Les thèmes sont parfaitement maîtrisés, les mots sont justes et percutants :
- Recouvrer la mémoire face à l’Omerta nationale, « la Grande Réconciliation » qui a été imposée au peuple algérien pour oublier ( nier) la guerre civile des années 90 à 2000.
« Article 46 – est puni d’un emprisonnement de 3 à 5 ans et d’une amende (…) , quiconque par ses déclarations , écrits ou tout autre acte, utilise ou instrumentalise les blessures de la tragédie nationale pour porter atteinte aux institutions de la République algérienne démocratique et populaire, fragiliser l’Etat , nuire à l’honorabilité de ses agents qui l’ont dignement servie, ou ternir l’Algérie sur le plan international. »
« La charte pour la paix et la réconciliation nationale. «
Des massacres qui ont provoqué des milliers de morts, on parle de 200.000, parmi les habitants des villages, résultat de la guerre entre les « barbus » et les militaires.
- Rendre justice et paroles aux victimes, aux familles endeuillées de la guerre civile algérienne niées par l’oubli volontaire du régime.
Évoquer aussi avec une infinie sensibilité, le sentiment de culpabilité qui étreint et empêche de vivre les survivants.
- Un roman lucide, courageux qui se dresse aux côtés des femmes pour dénoncer la condition féminine en Algérie, la façon dont la femme est traitée et méprisée.
Aube explique à sa fille pourquoi il ne faut pas naître « fille » dans ce pays d’hommes : « je t’évite de naître pour t’éviter de mourir à chaque instant.

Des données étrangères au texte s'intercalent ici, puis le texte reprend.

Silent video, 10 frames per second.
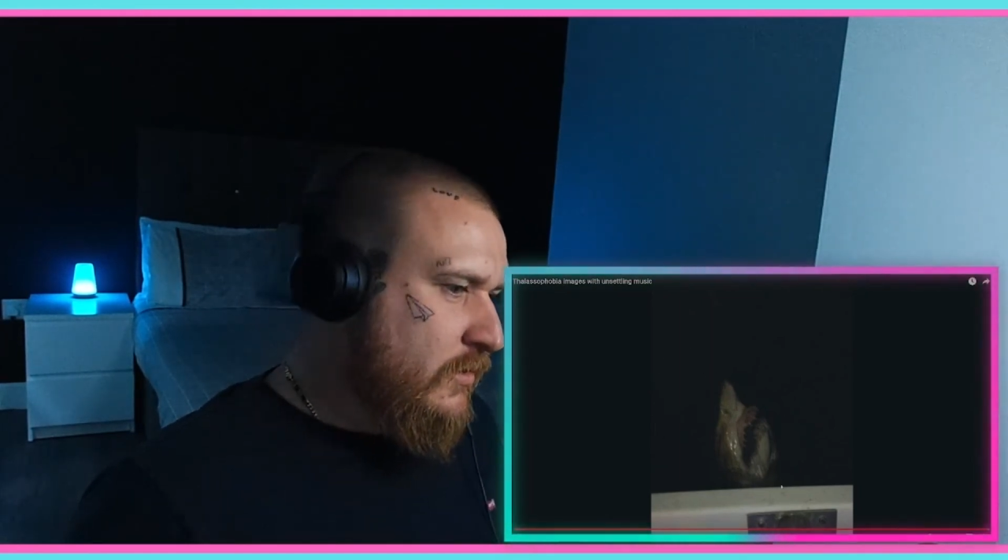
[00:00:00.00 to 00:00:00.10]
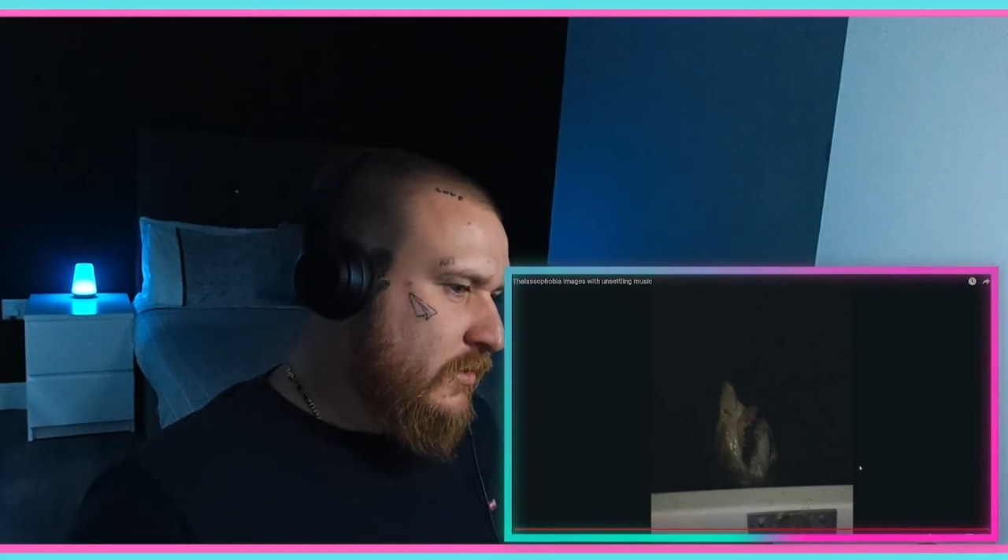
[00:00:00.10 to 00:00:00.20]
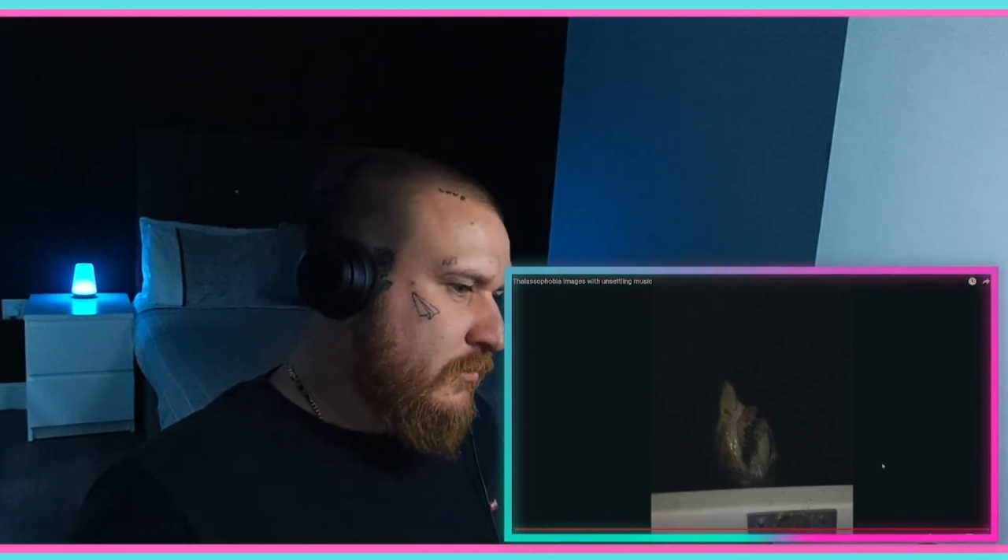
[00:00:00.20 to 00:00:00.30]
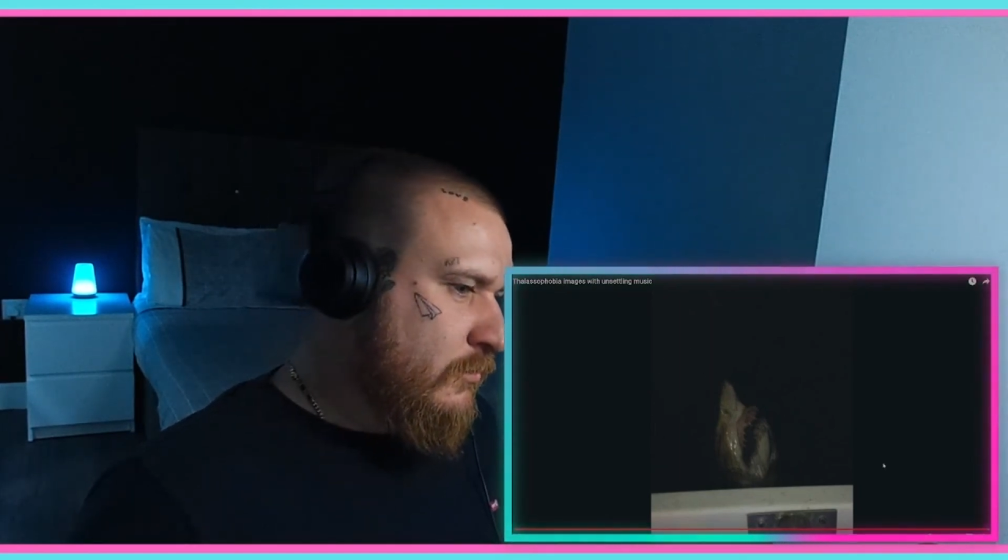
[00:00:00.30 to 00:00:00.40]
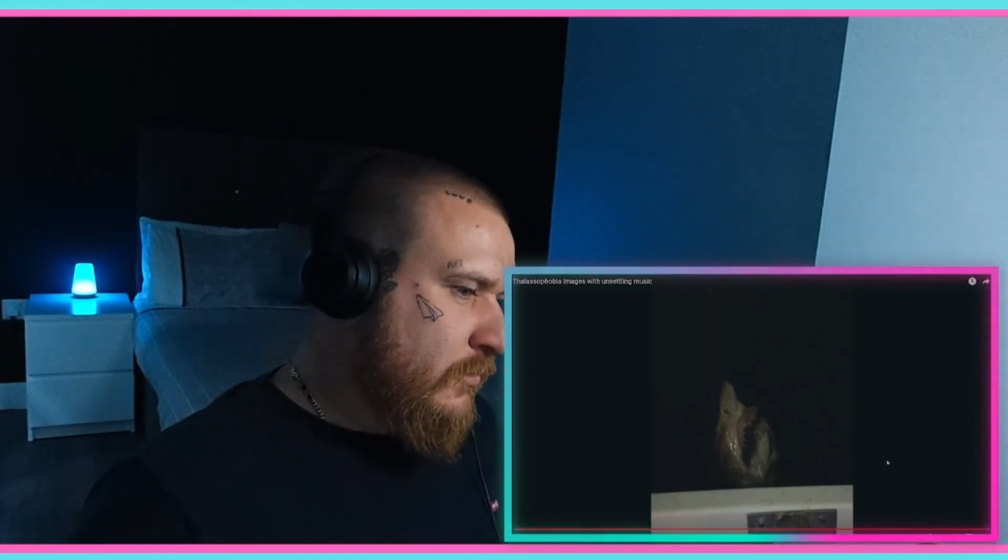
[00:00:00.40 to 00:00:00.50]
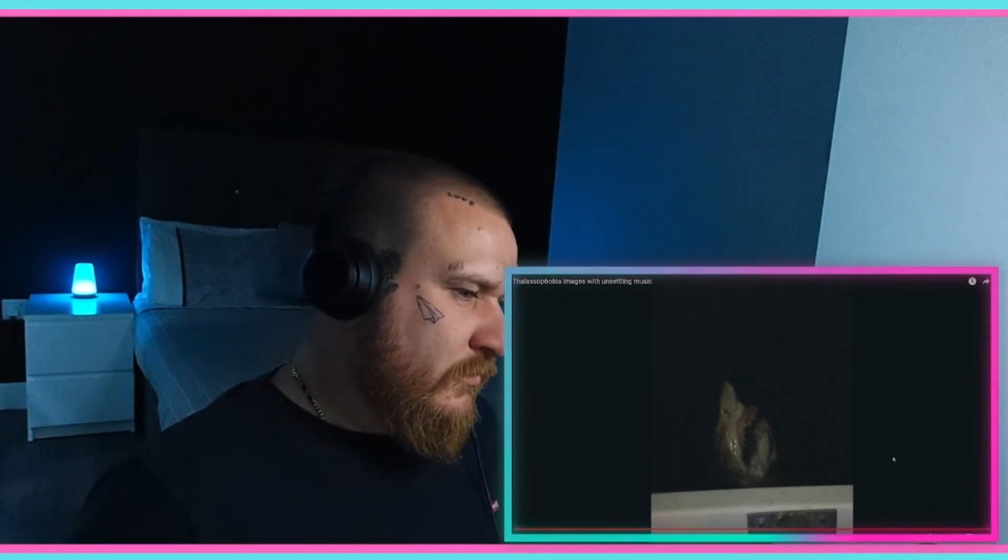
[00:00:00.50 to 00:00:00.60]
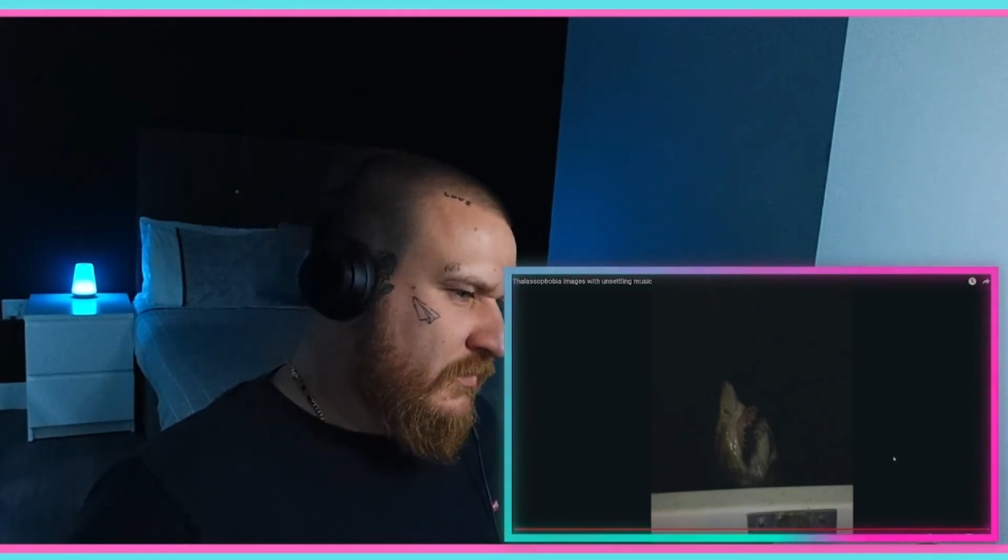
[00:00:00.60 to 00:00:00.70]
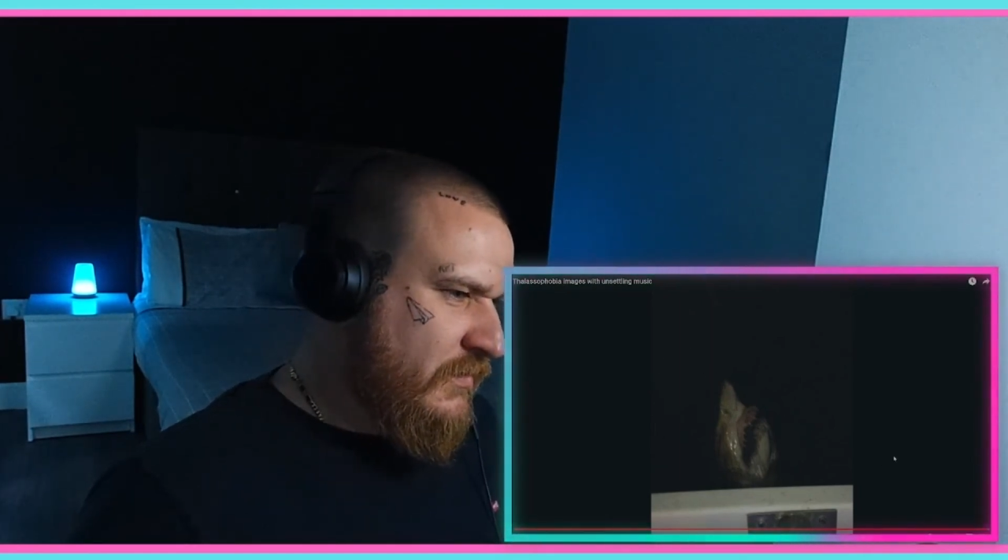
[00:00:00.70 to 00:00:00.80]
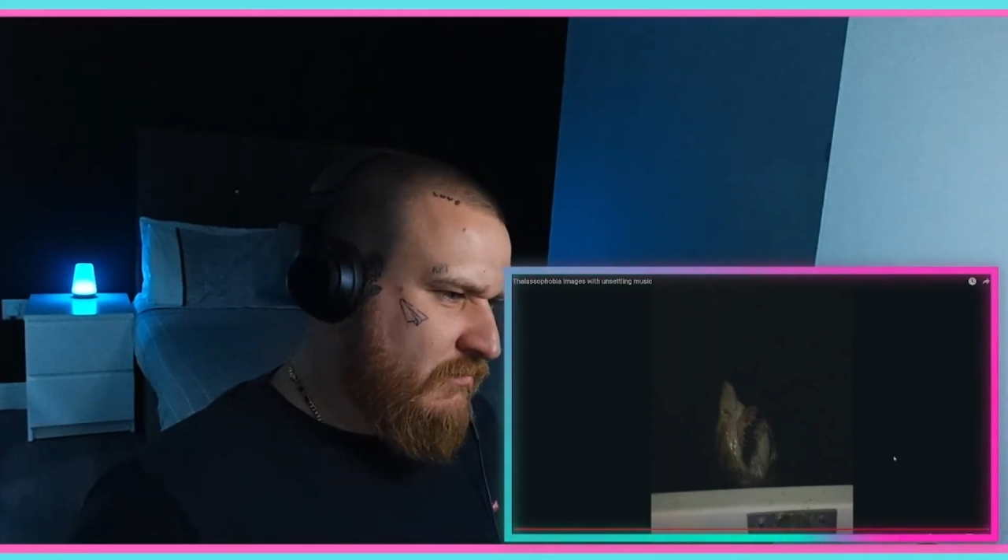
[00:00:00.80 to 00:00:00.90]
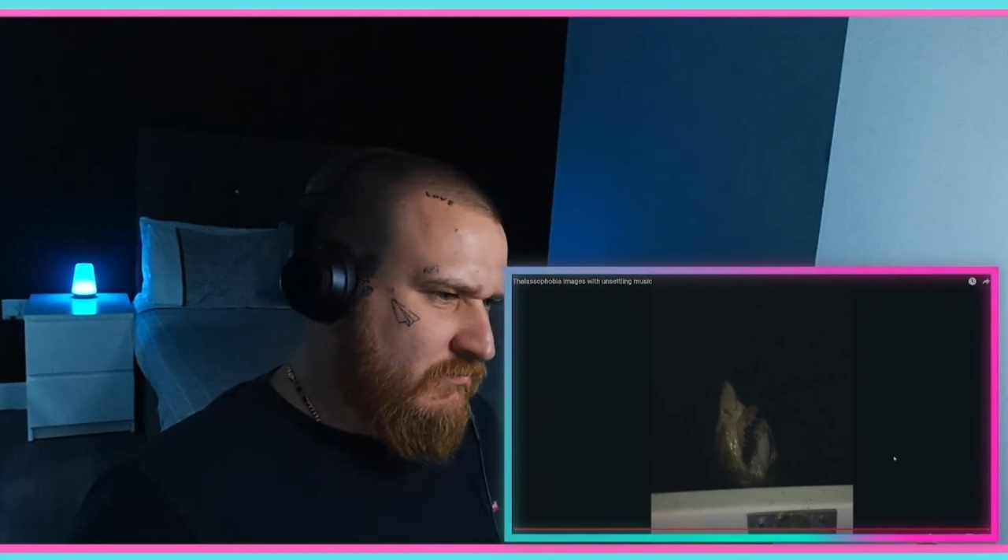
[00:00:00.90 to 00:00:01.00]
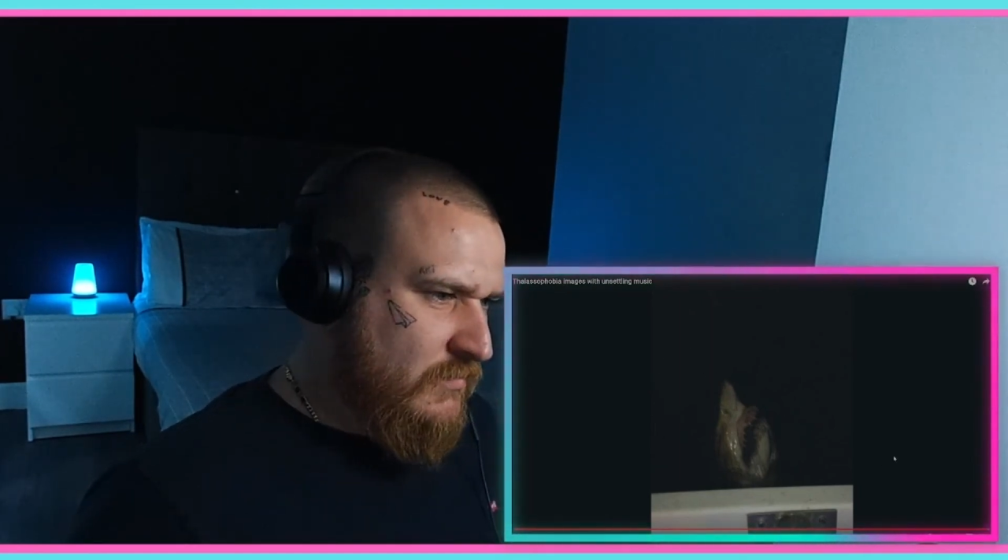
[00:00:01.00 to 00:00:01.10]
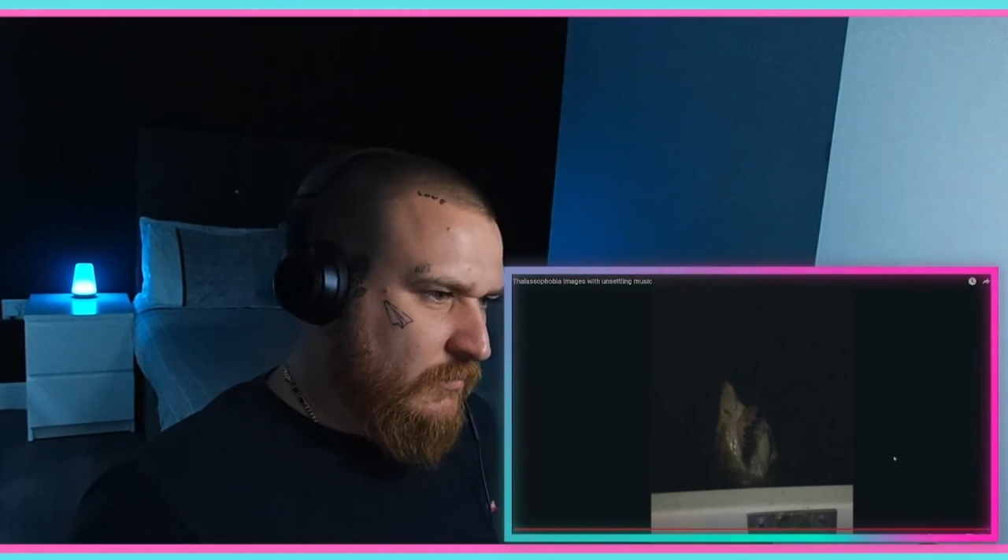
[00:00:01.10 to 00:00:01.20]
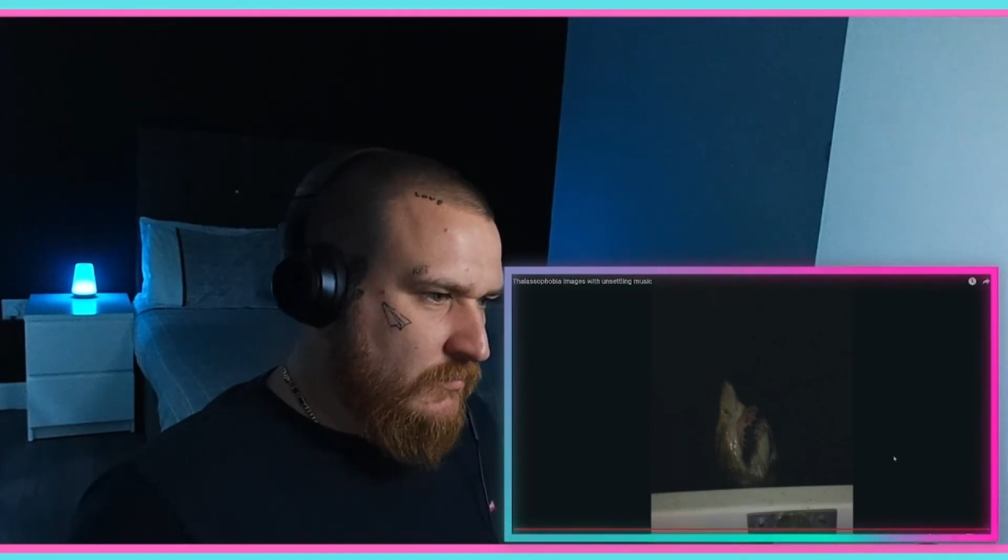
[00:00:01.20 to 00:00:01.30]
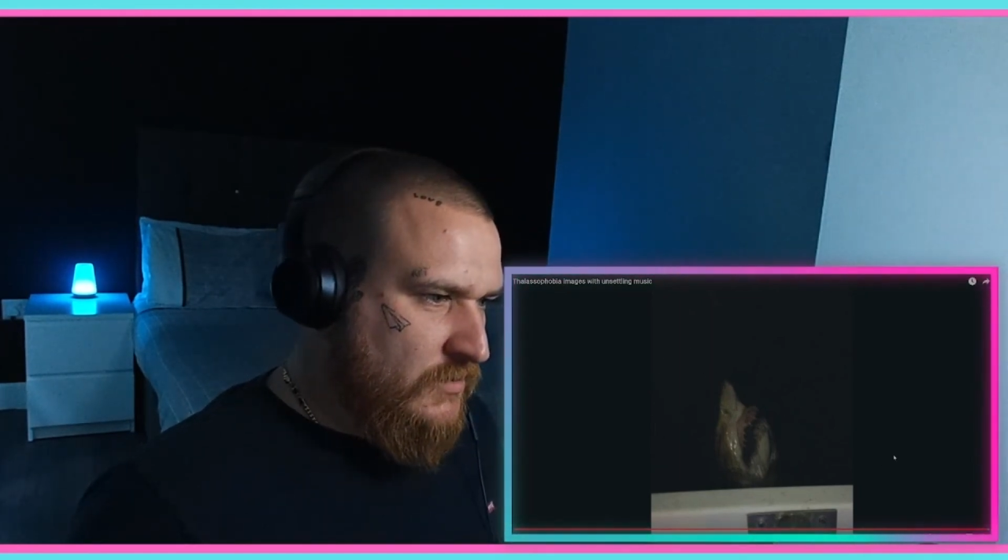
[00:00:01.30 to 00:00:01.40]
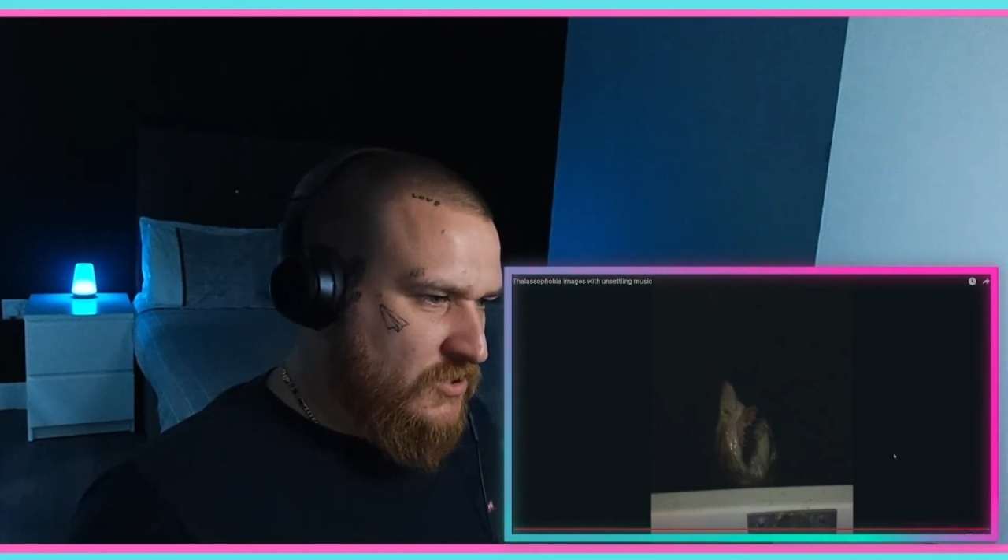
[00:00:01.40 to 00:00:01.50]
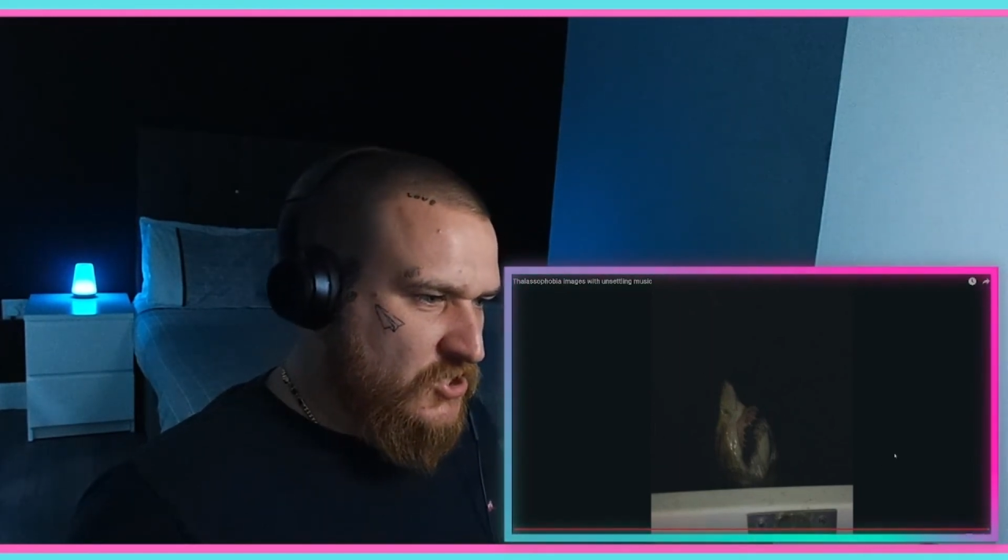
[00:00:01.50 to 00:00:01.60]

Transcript: It's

Car dans ce pays, on nous aime muettes et nues pour le plaisir des hommes en rut. »
📕Un roman qui mérite le Goncourt.
Pourtant, j’ai adoré « Madelaine avant l’aube » mais pour moi, « Houris » a une autre dimension…Et d’ailleurs, je salue le courage de Kamel Daoud pour l’écriture de ce roman en opposition totale avec la politique algérienne.